##### Exercise input #####
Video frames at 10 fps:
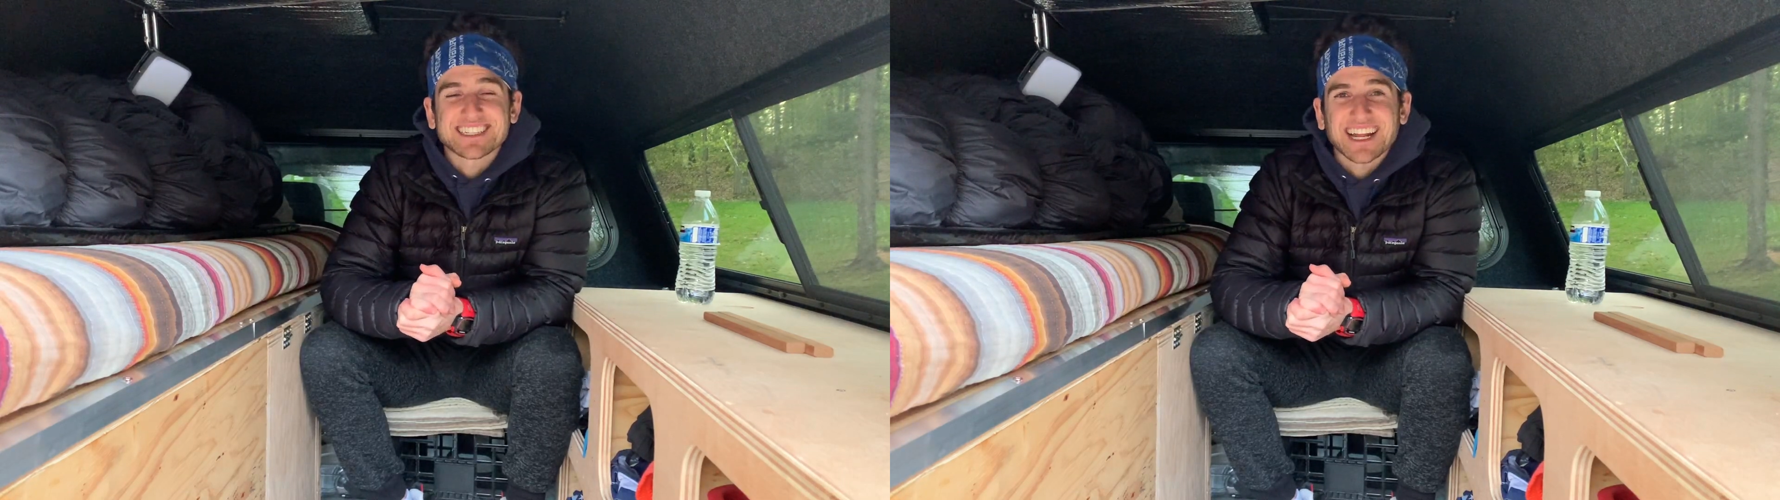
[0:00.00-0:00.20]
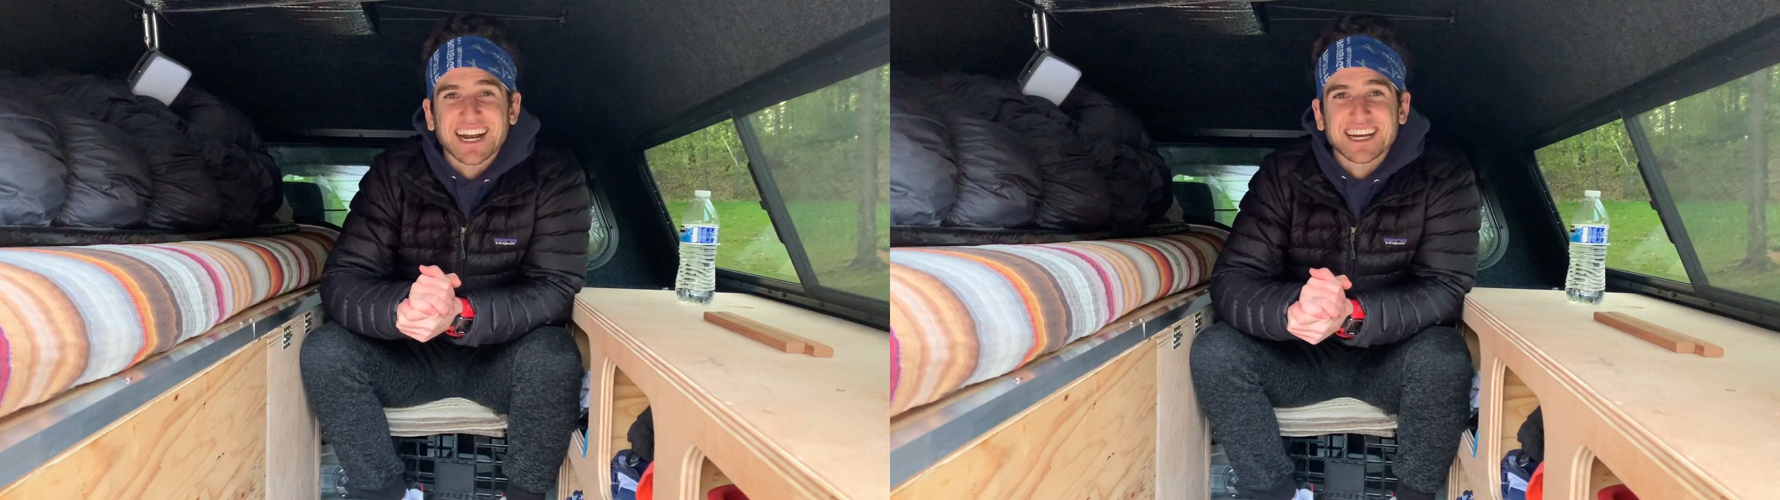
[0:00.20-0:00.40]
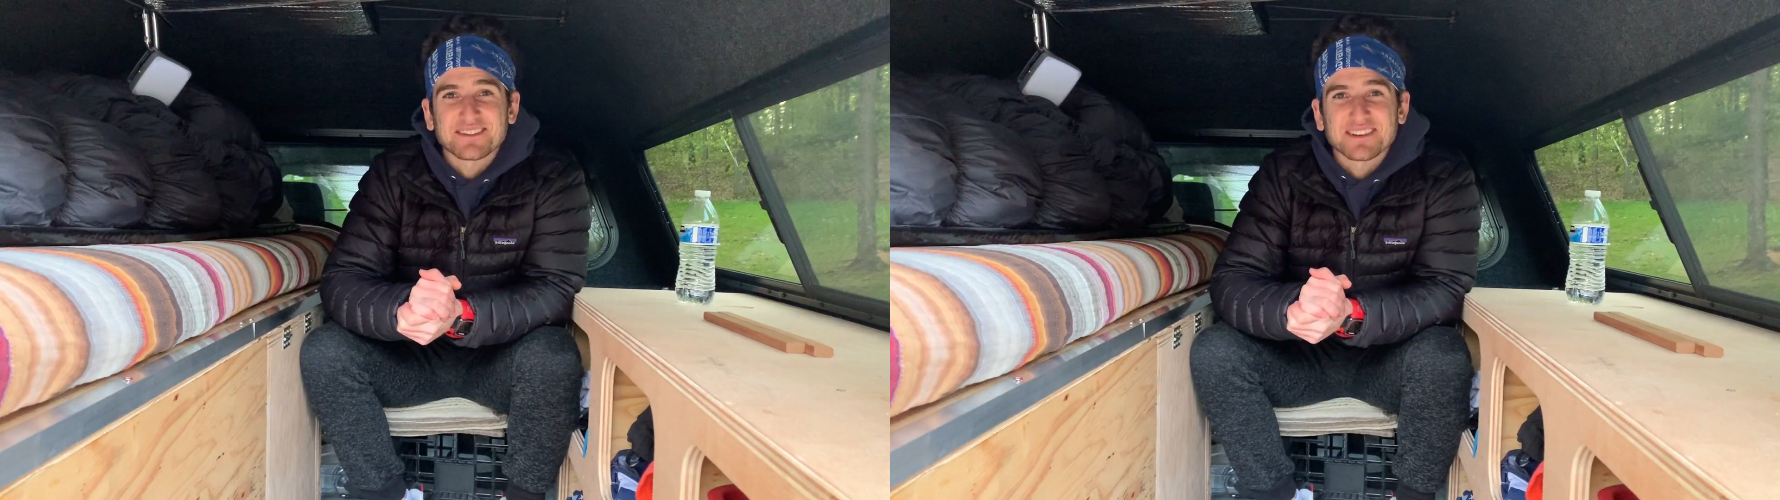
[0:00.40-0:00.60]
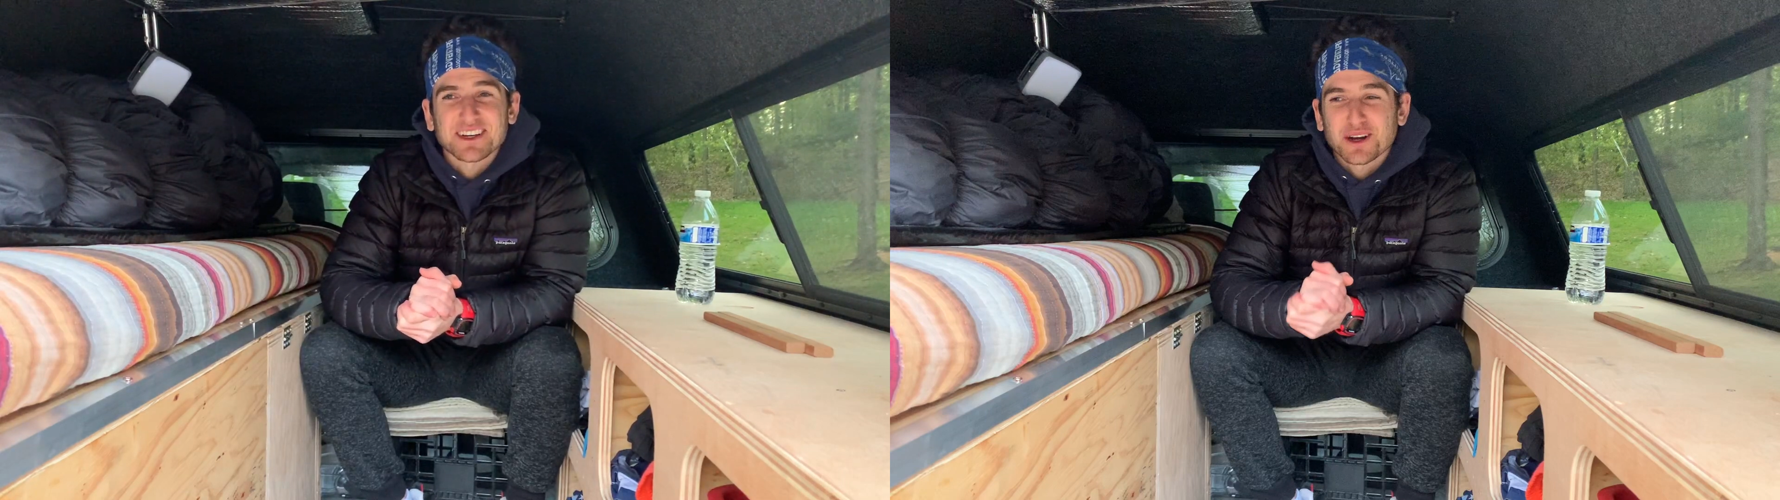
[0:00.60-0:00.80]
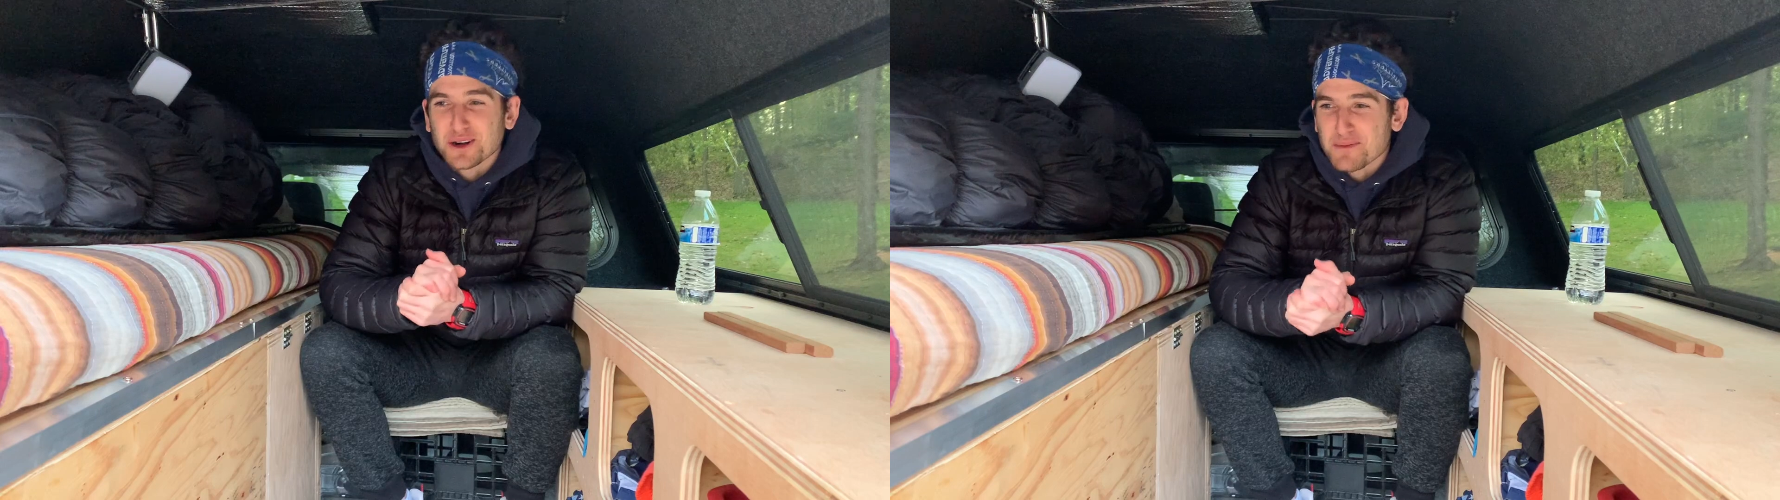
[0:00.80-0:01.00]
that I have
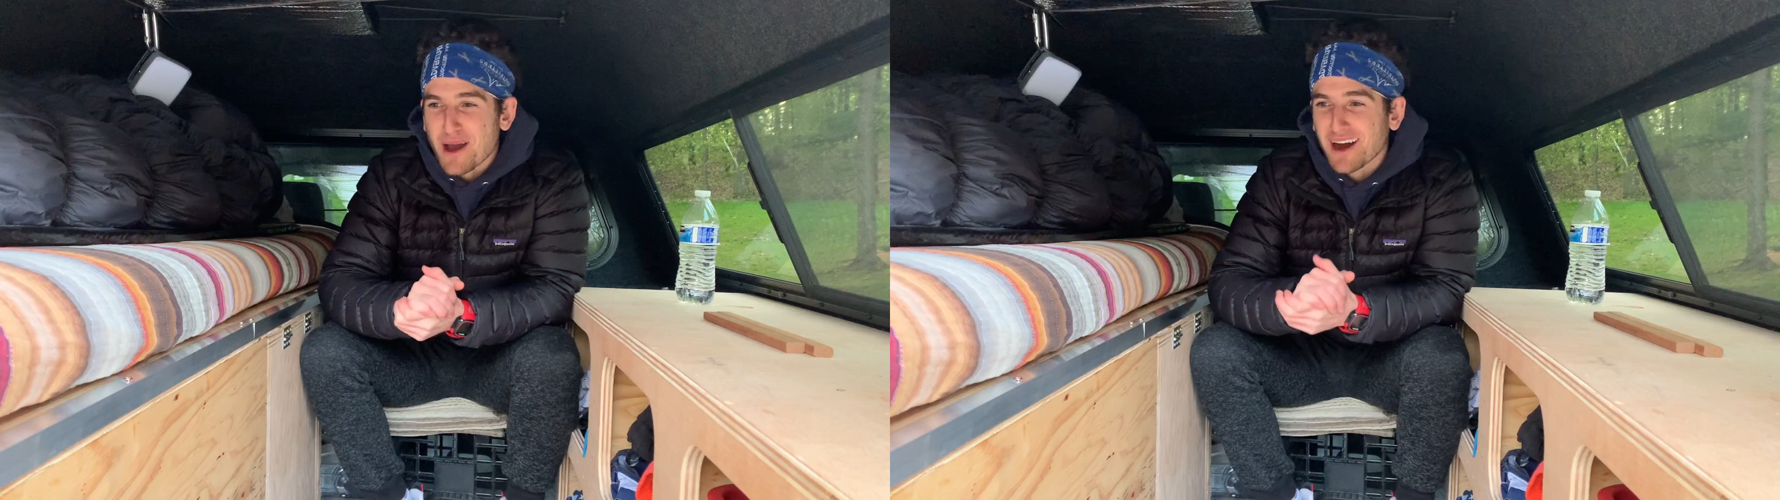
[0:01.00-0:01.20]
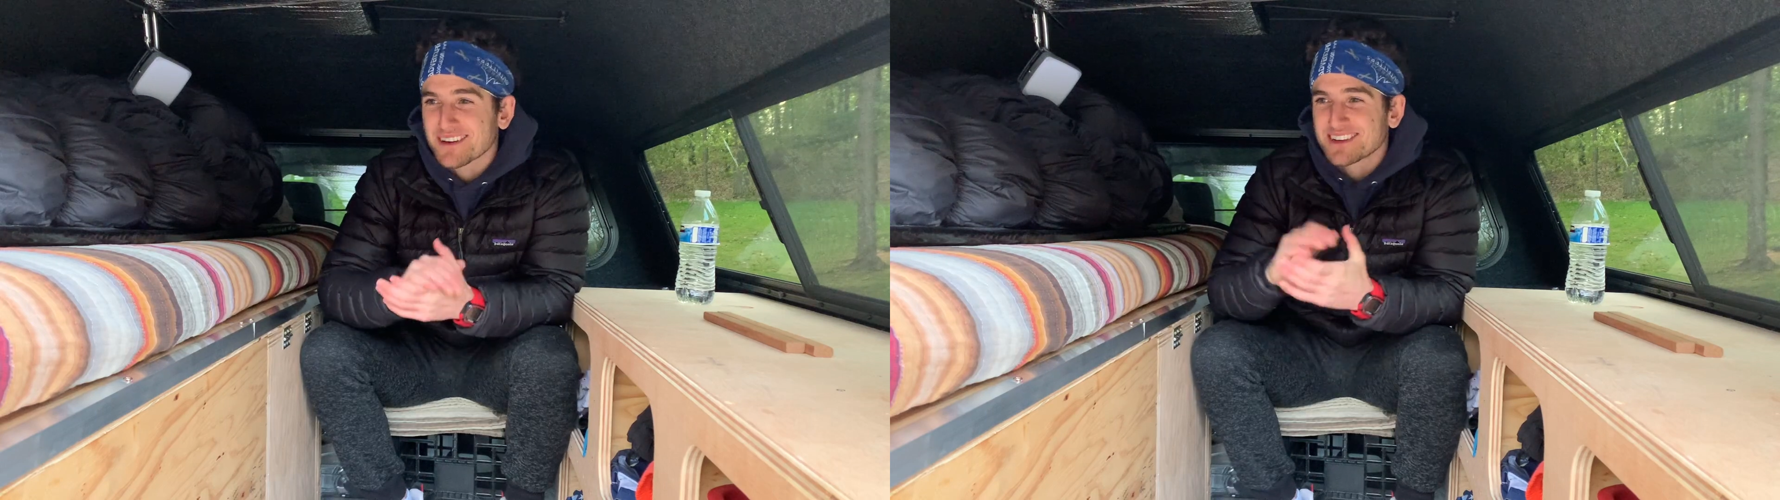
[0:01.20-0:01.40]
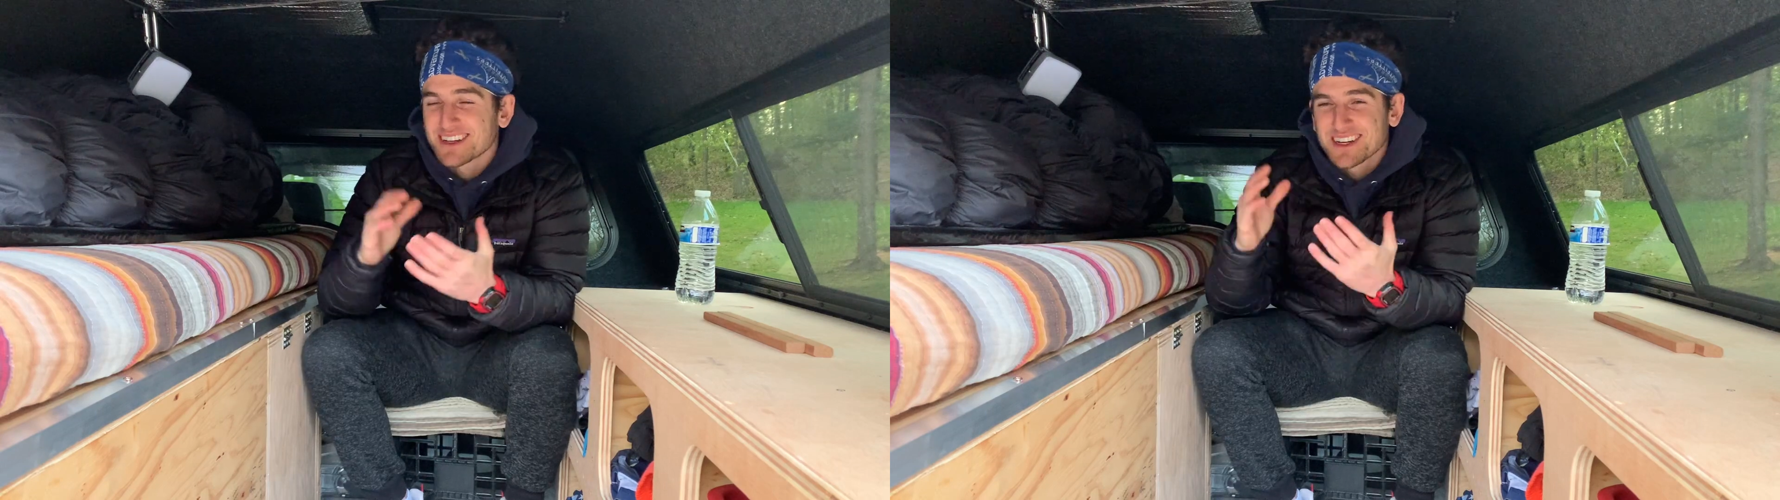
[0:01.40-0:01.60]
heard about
#####
■ Required work:
Your answer must be an exact copy of the records, minus any pictures.

■ Result for this task:
Video frames at 10 fps:
[0:00.00-0:00.20]
[0:00.20-0:00.40]
[0:00.40-0:00.60]
[0:00.60-0:00.80]
[0:00.80-0:01.00]
that I have
[0:01.00-0:01.20]
[0:01.20-0:01.40]
[0:01.40-0:01.60]
heard about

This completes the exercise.